— Your goal —
Would you repeat the entries below exactly and omit the pictures?

Collected data:
+++
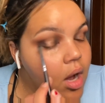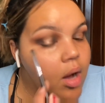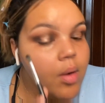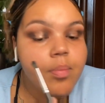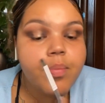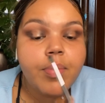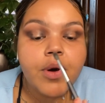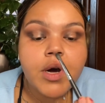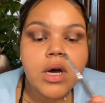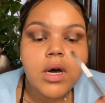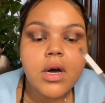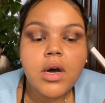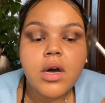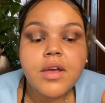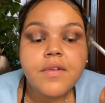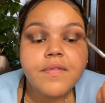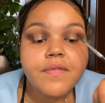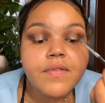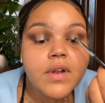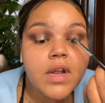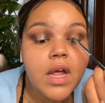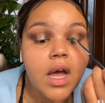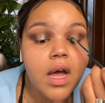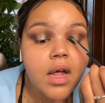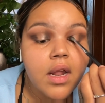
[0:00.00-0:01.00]
But if
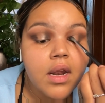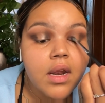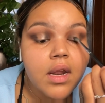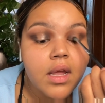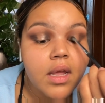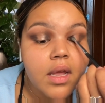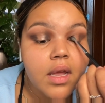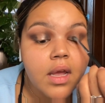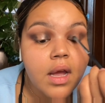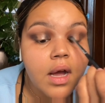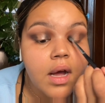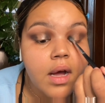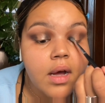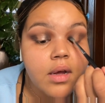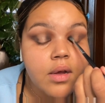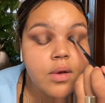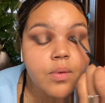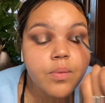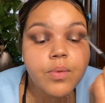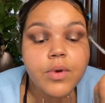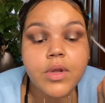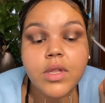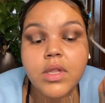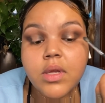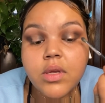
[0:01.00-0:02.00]
not, like, I
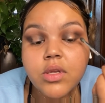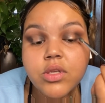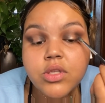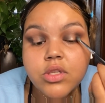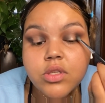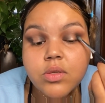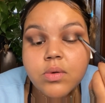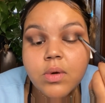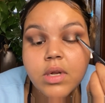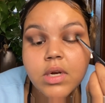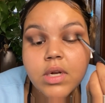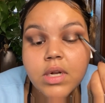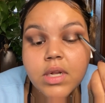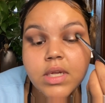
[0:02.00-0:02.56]
really just want to,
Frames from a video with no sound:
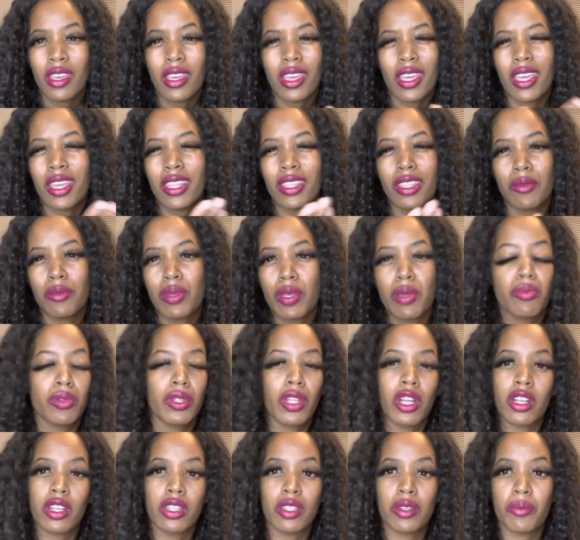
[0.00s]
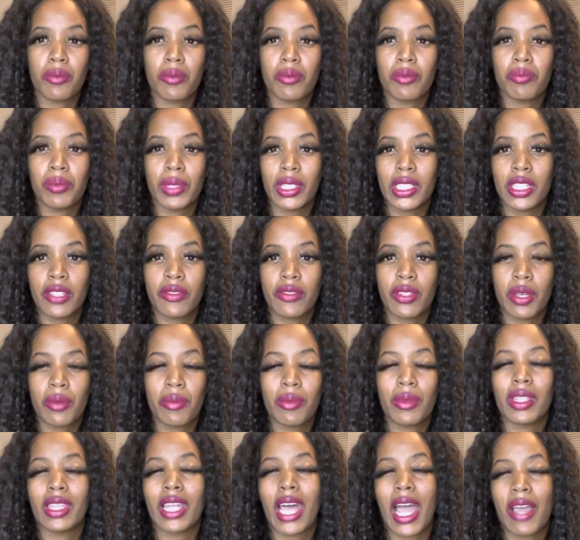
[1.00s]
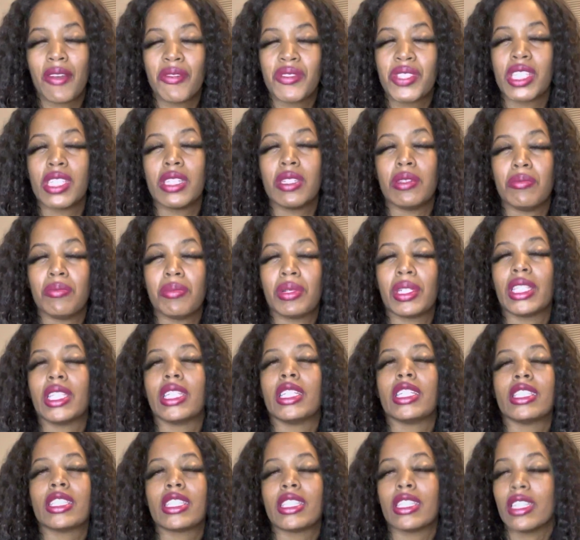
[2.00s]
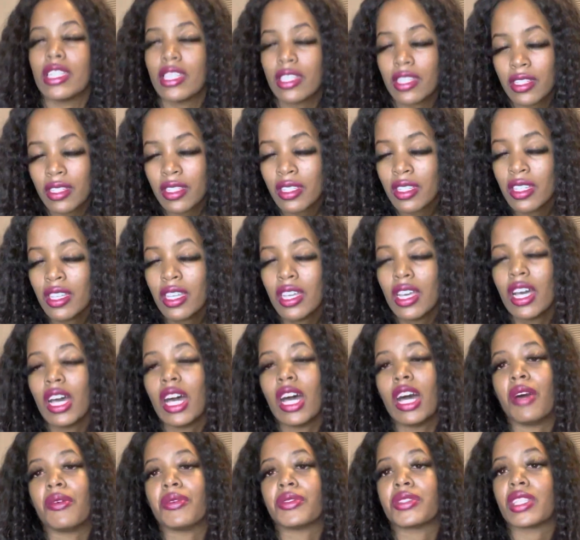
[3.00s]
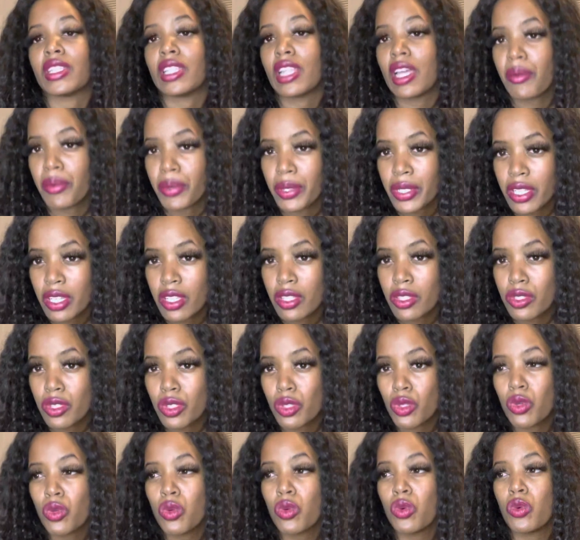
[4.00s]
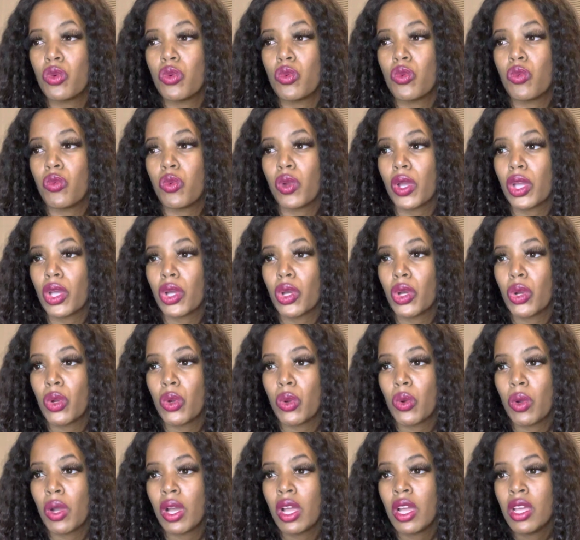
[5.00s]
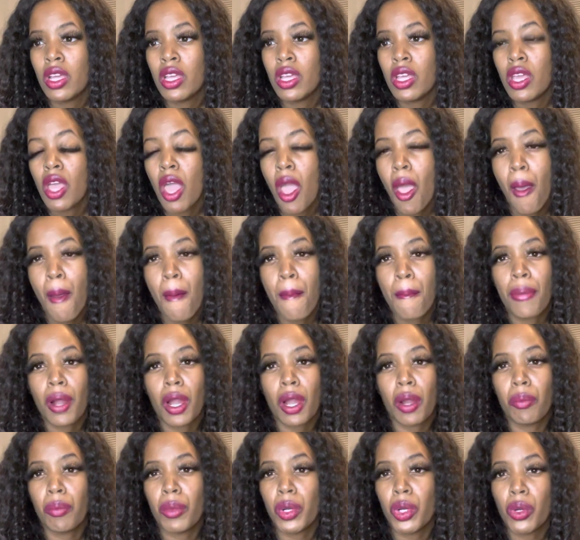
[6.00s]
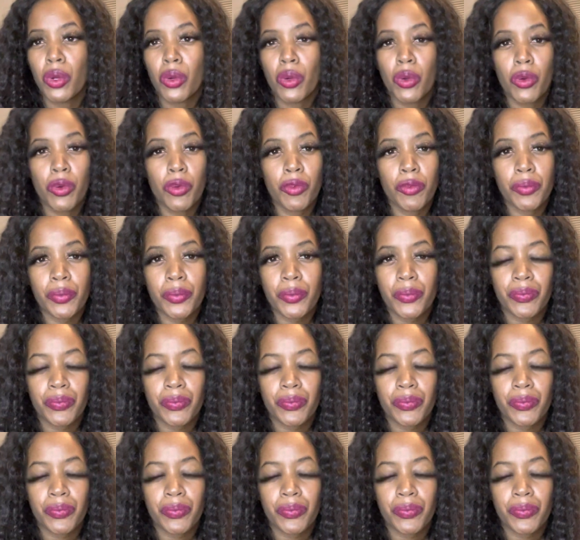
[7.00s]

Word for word: and then people aren't going to believe them. I've seen plenty of celebrities who will promote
+++
— Answer section —
[0:00.00-0:01.00]
But if
[0:01.00-0:02.00]
not, like, I
[0:02.00-0:02.56]
really just want to,
Frames from a video with no sound:
[0.00s]
[1.00s]
[2.00s]
[3.00s]
[4.00s]
[5.00s]
[6.00s]
[7.00s]

Word for word: and then people aren't going to believe them. I've seen plenty of celebrities who will promote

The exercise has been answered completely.